5.      Philip Melanchton (1497-1560)
Melanchthon dilahirkan dari keluarga yang terhormat dan saleh pada 16 Februari 1497 di Bretten, Palatin, Jerman. Ia adalah salah seorang sarjana Jerman yang matang sebelum waktunya. Ia memiliki keahlian dalam banyak bidang ilmu pengetahuan terutama philologi klasik. Pada umur 17 tahun ia telah memperoleh gelar MA dari Universitas Tubingen. Ia menulis dan berbicara dalam bahasa Yunani, Latin lebih baik daripada orang Jerman lainnya. Puisi-puisinya disusun juga dalam bahasa-bahasa itu. Ia memulai karyanya di depan umum di Universitas Tubingen sebagai dosen bahasa-bahasa klasik. Namanya terkenal di mana-mana sehingga datanglah tawaran untuk menjadi mahaguru pada Universitas Ingolstadt, Leipzig dan Wittenberg. Ia memutuskan untuk pergi ke Wittenberg untuk menjadi mahaguru Yunani. Di Wittenberg, Melanchthon mendapat penghormatan yang besar dari rekan mahagurunya serta pendengar-pendengarnya. Melanchthon adalah seorang yang berperawakan tinggi, berdahi lebar, bermata biru yang bagus. Kecendekiawannya tidak perlu diragukan dan demikian juga dengan kesalehan dan hidup keagamaannya. Melanchthon mempersiapkan suatu theologia yang sistematis untuk golongan reformatis sementara Luther berada di Watburg. Karangannya itu disebut LOCI COMMUNES, yang diselesaikannya pada tahun 1521. Dalam buku ini Philip Melanchthon menguraikan ajaran-ajaran pokok reformatis terutama mengenai dosa dan anugerah; pertobatan dan keselamatan. Loci merupakan buku dogmatik pertama dari kalangan reformatoris serta mempersiapkan jalan kepada Pengakuan Augsburg, di mana Melanchthon menyusunnya sendiri. Pengakuan Augsburg ini adalah salah satu surat pengakuan resmi Gereja Lutheran. Melanchthon memainkan peranan penting dalam diet-diet yang diadakan oleh kaisar Karel V. Ia hadir dalam Diet Speyer, 1529; di Margburg, 1529. Dalam diet Margburg ia menentang dengan keras ajaran Zwingli tentang perjamuan kudus. Melanchthon di masa-masa akhir hidupnya mencurahkan perhatiannya kepada mengorganisir gerejanya di Saksen atas dasar semi-episkopal. Karena pandangan-pandangan theologinya mirip dengan Calvin, maka Philip Melanchthon sering dicurigai sebagai Cripto-Calvinisme (Calvinisme tersembunyi). Melanchthon meninggal pada tahun 1560 di Wittenberg.

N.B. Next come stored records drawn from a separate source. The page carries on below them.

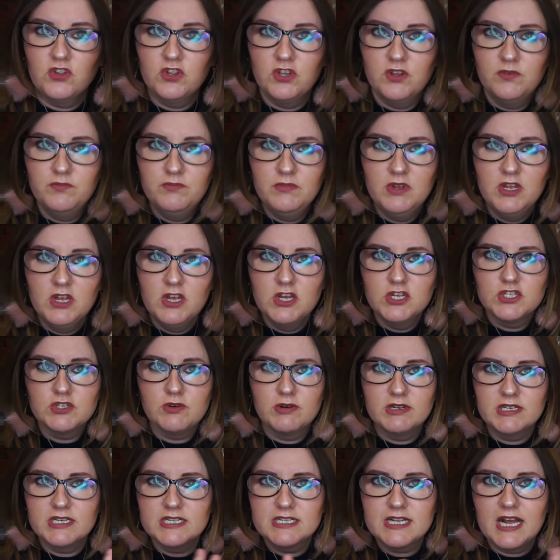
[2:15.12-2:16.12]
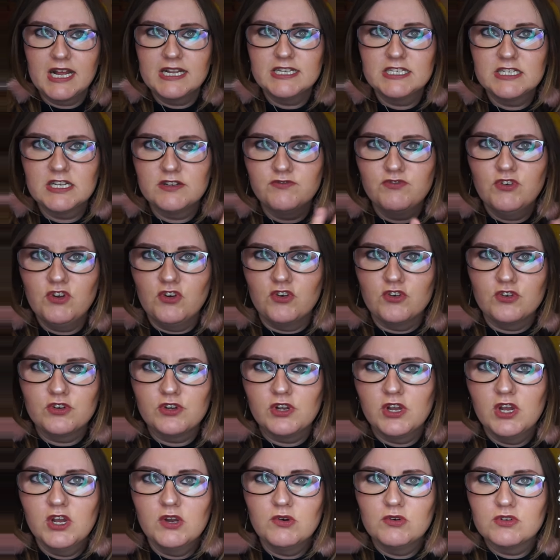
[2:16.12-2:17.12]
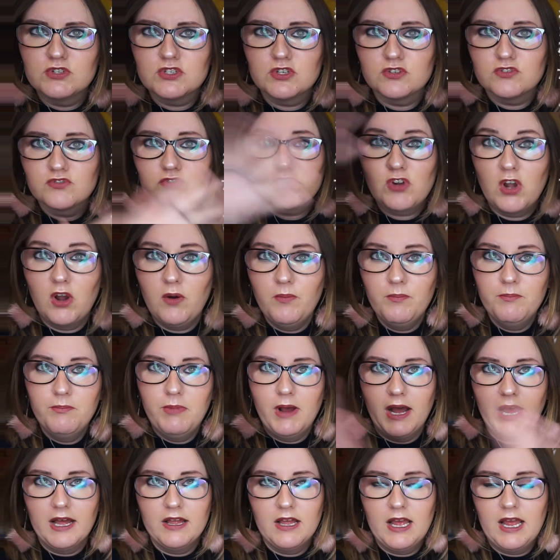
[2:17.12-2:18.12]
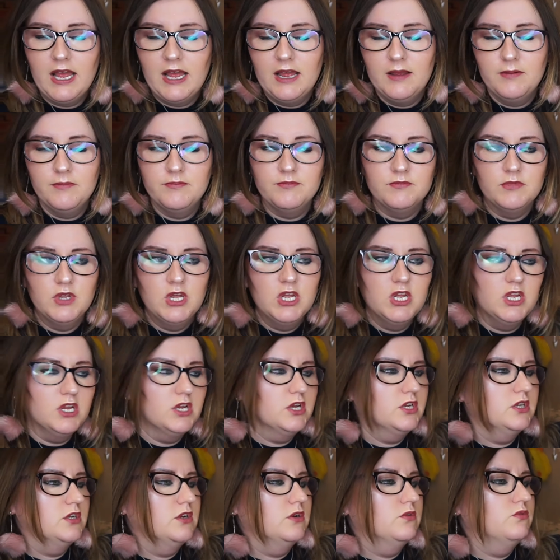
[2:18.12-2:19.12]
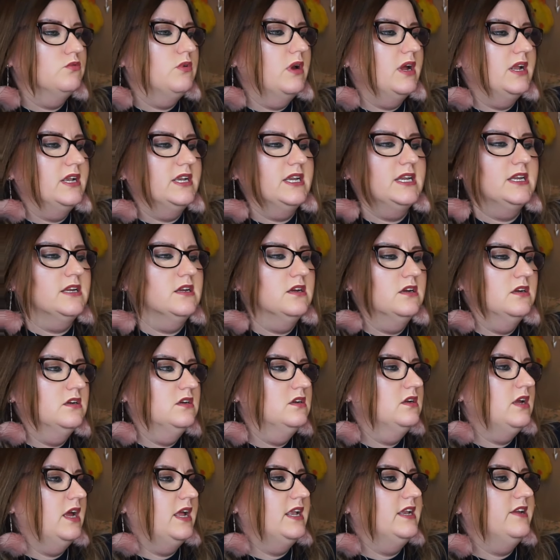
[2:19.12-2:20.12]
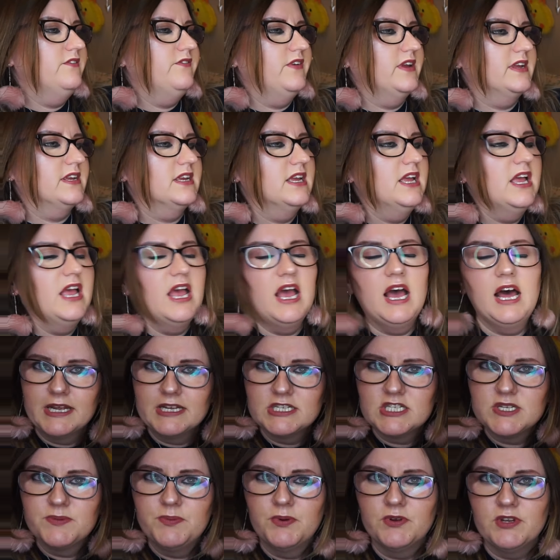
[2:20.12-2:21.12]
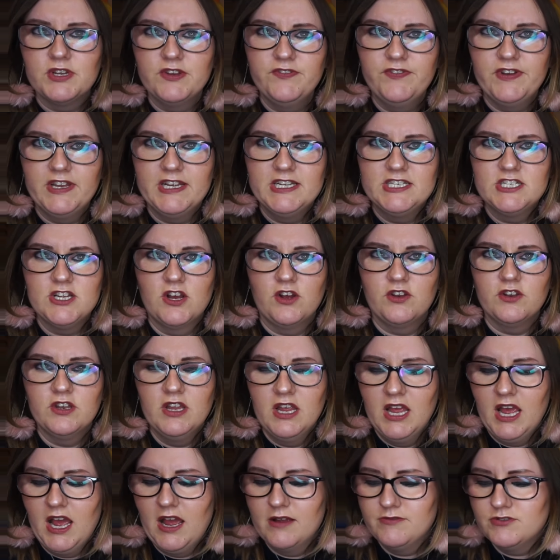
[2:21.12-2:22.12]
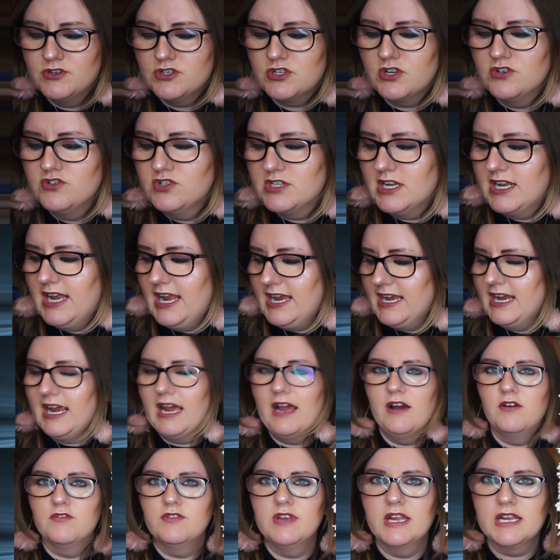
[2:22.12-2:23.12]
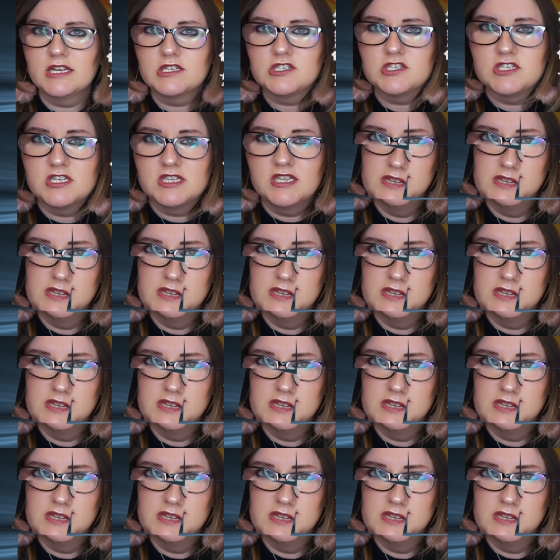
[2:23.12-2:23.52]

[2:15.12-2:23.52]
on them. So I decided a rug would sort of combat, um, you know, any anything nice to put your feet on. I'm just going to lay it out next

6.      John Knox (1514-1572)

Lahir sekitar 1514 di Skotlandia, Knox memainkan pernanan penting dalam reformasi gereja di Skotlandia. Tidak diketahui jelas kanapan pertobatannya, namun yang jelas pada akhir Maret 1543, ia mulai berkomitmen terhadap Injil Kristus. Ia dididik di universitas St. Andrew. Ketika memiliki kesempatan untuk berkotbah dari Daniel 7:24-24, terlihat jelas bahwa sebenarnya, ia sedang mempersipakan dirinya untuk menyerang akar sistem Katolisisme. Setelah dibebaskan dari kerja paksa di tahun 1549, Knox tinggal di Inggris dan menjadi pelayan dan Gereja Inggris. Ia sempat berpindah ke Franfurt dan Jenewa, namun akhirnya kembali lagi ke Inggris. Di Jenewa, Knox belajar di bawah bimbingan Calvin, itulah mengapa pemikirannya sangat dipengaruhi oleh Calvin. Pada tahun 1559, Knox kembali ke Skotlandia dan membantu memperbaharui gereja di sana. Ia merupakan salah satu dari enam tokoh reformasi terpenting di Skotlandia. Knox meninggal tahun 1572. Selama hidupnya Knox berhasil menyusun beberapa karya, dengan bantuan orang lain maupun hasil pemikirannya sendiri, di antaranya: Book of Discipline (Buku Disiplin, 1561), Book of Common Order (Buku Aturan Umum, 1564), Scots Confession (Pengakuan Iman Skotlandia yang diterima Parlemen Skotlandia dan menjadi Pengakuan Iman Gereja Reformasi Skotlandia sampai tahun 1647, hingga Pengakuan Iman Westminster menggantikannya), serta menulis History of the Reformation of Religion within the Realm of Scotland (Sejarah Reformasi Agama dalam Kerajaan Skotlandia, yang baru terbit secara lengkap tahun 1644).